PROVIDED DATA
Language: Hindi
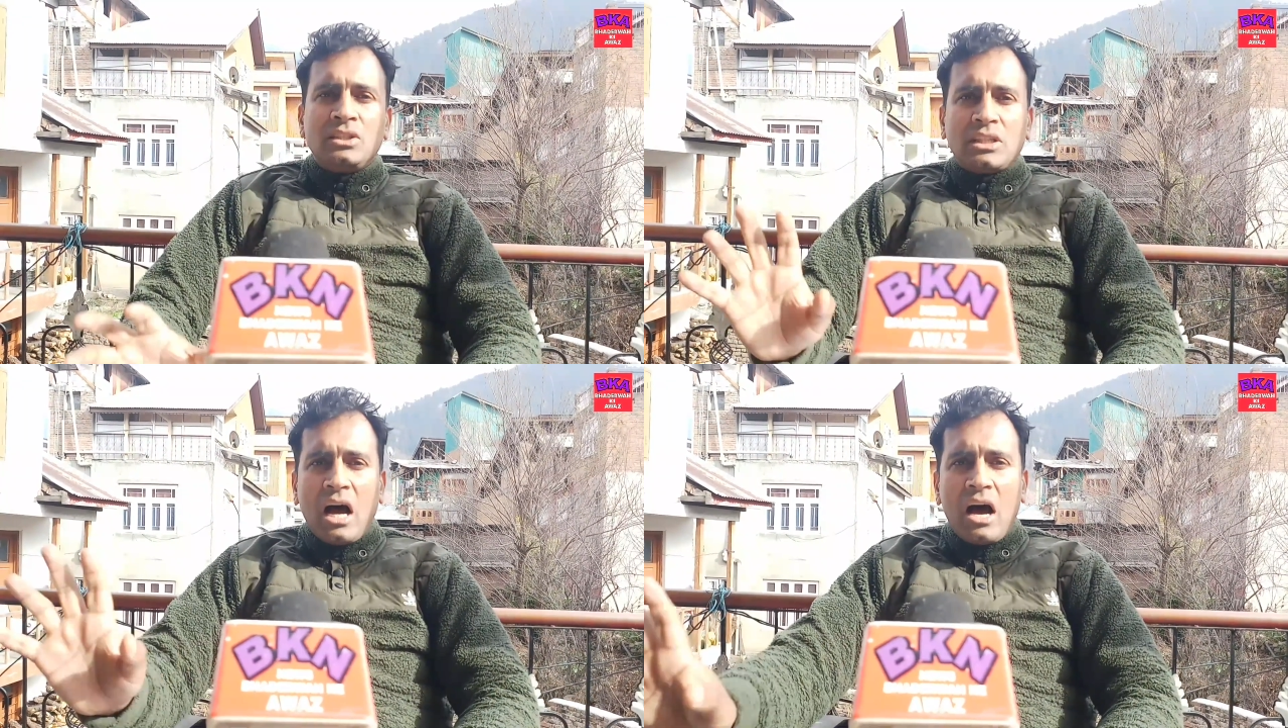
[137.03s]

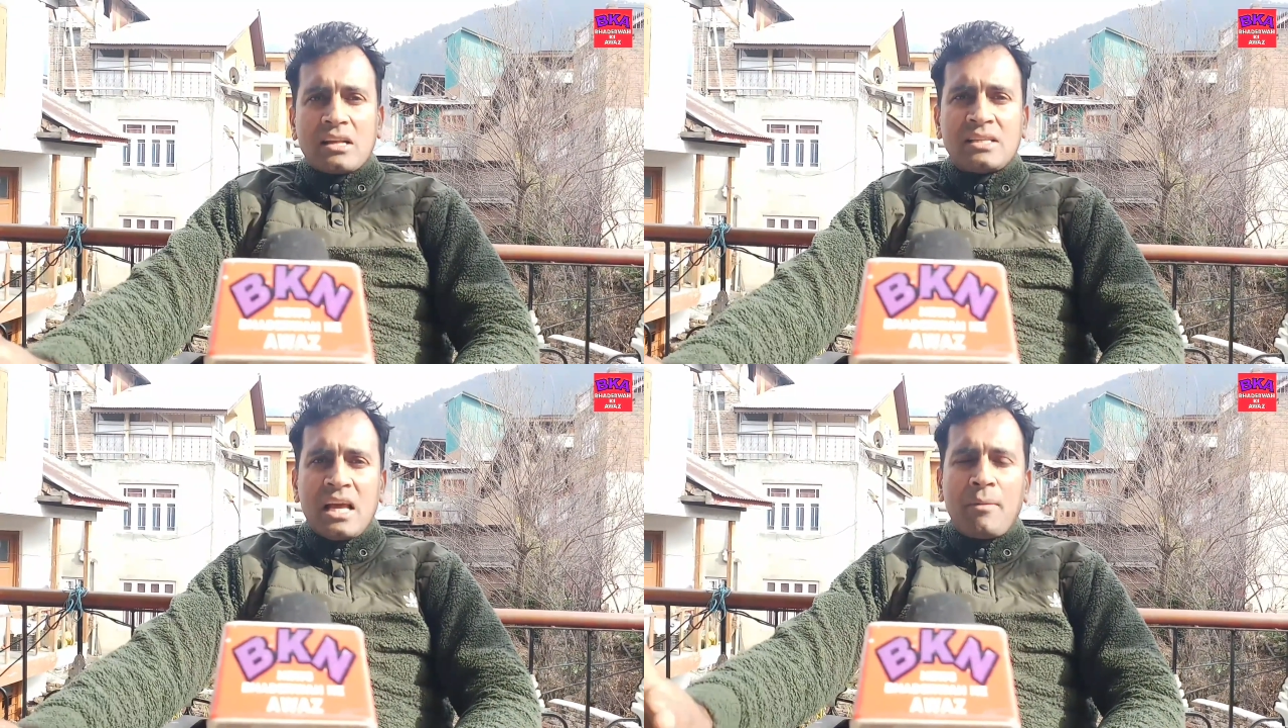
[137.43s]

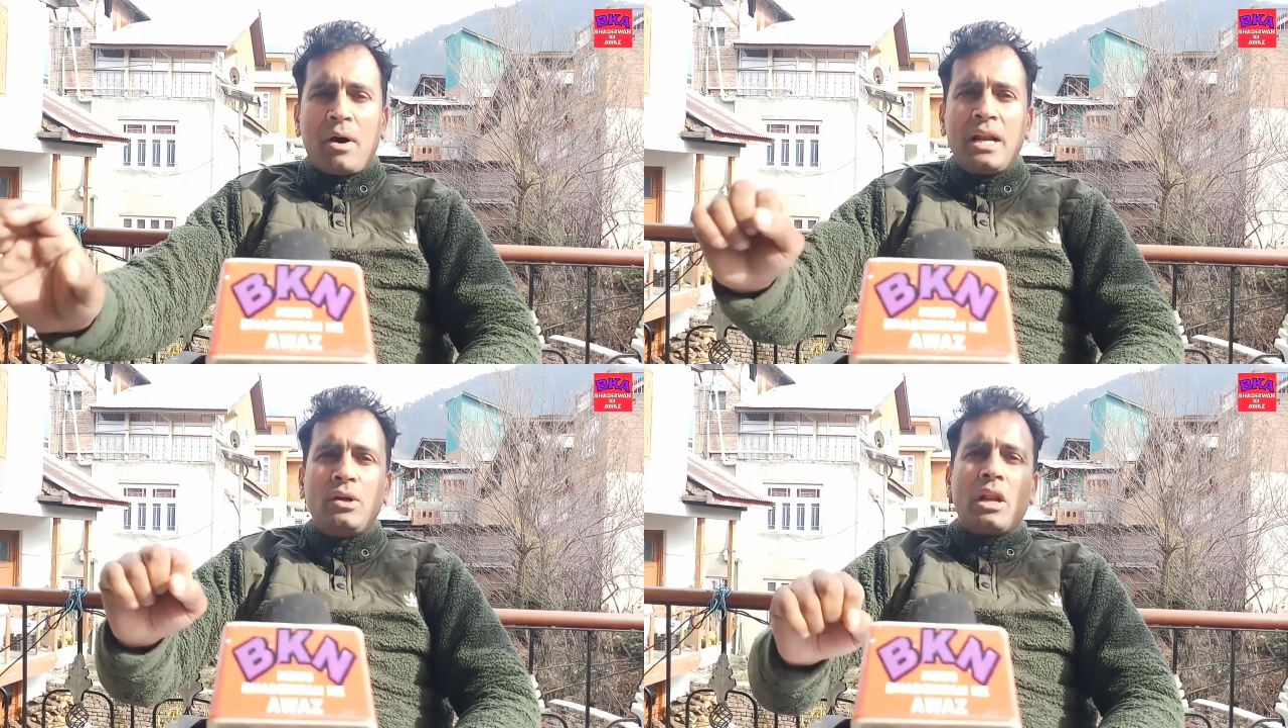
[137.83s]
चार से
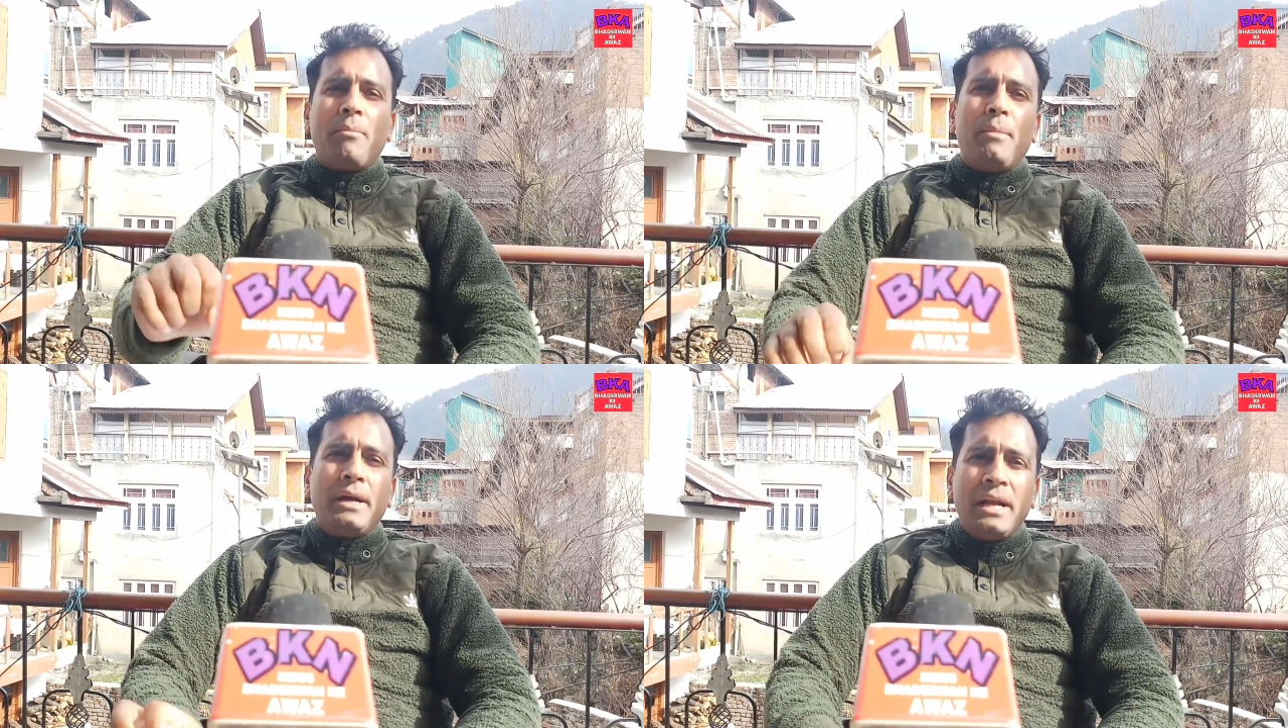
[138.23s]
हमारी
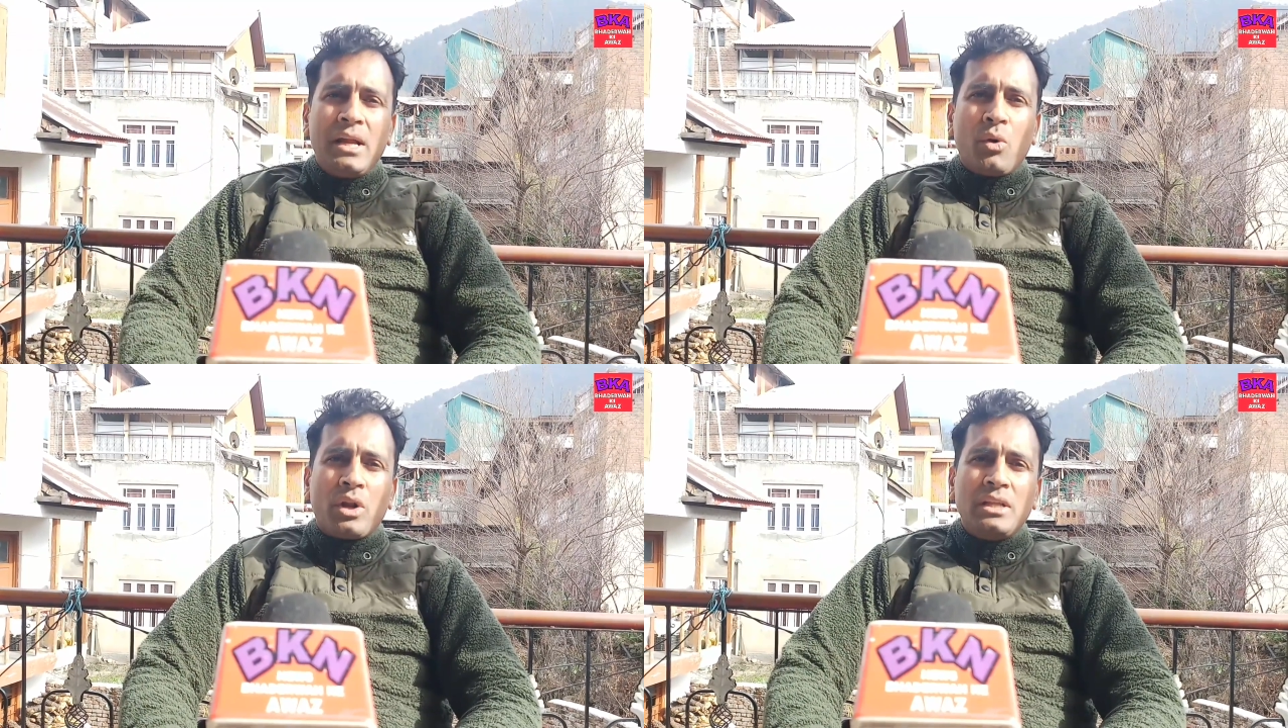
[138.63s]
डेवलपमेंट
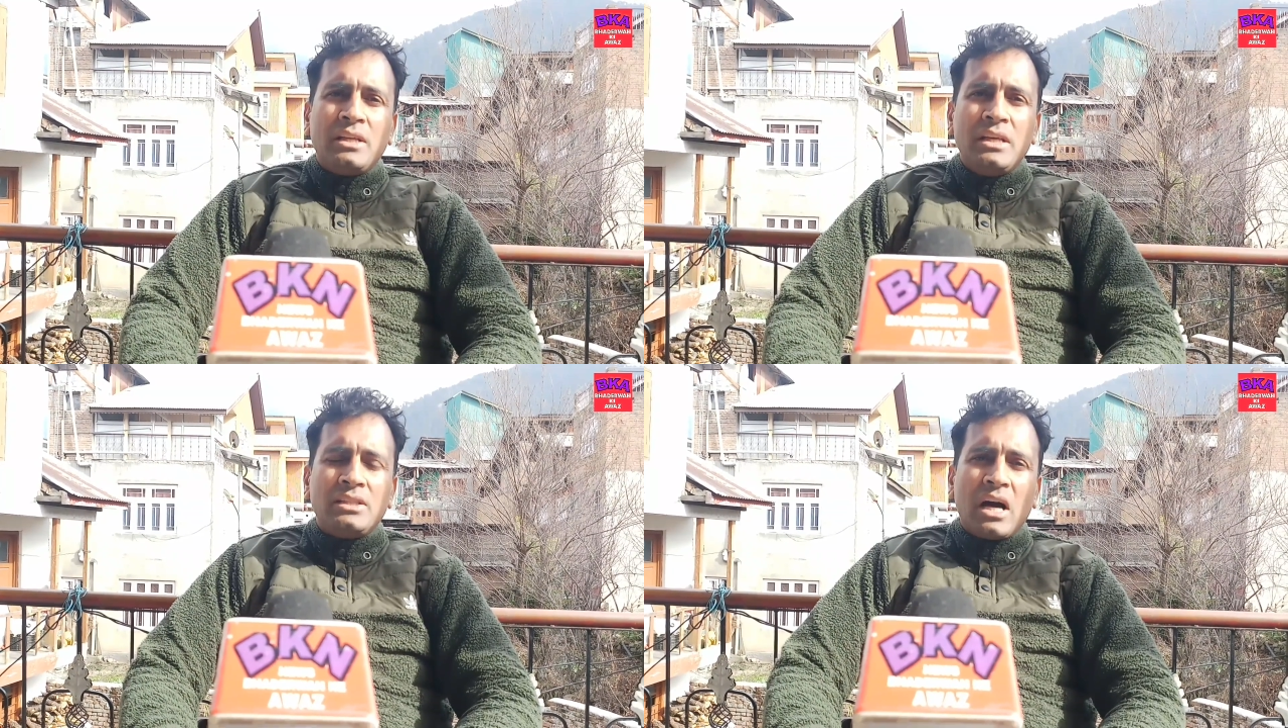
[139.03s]
नहीं हो रही थी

TASK PROMPT
Repeat each entry precisely as it appears. Leave the pictures out.

RESPONSE TO THIS TASK
Language: Hindi
[137.03s]

[137.43s]

[137.83s]
चार से
[138.23s]
हमारी
[138.63s]
डेवलपमेंट
[139.03s]
नहीं हो रही थी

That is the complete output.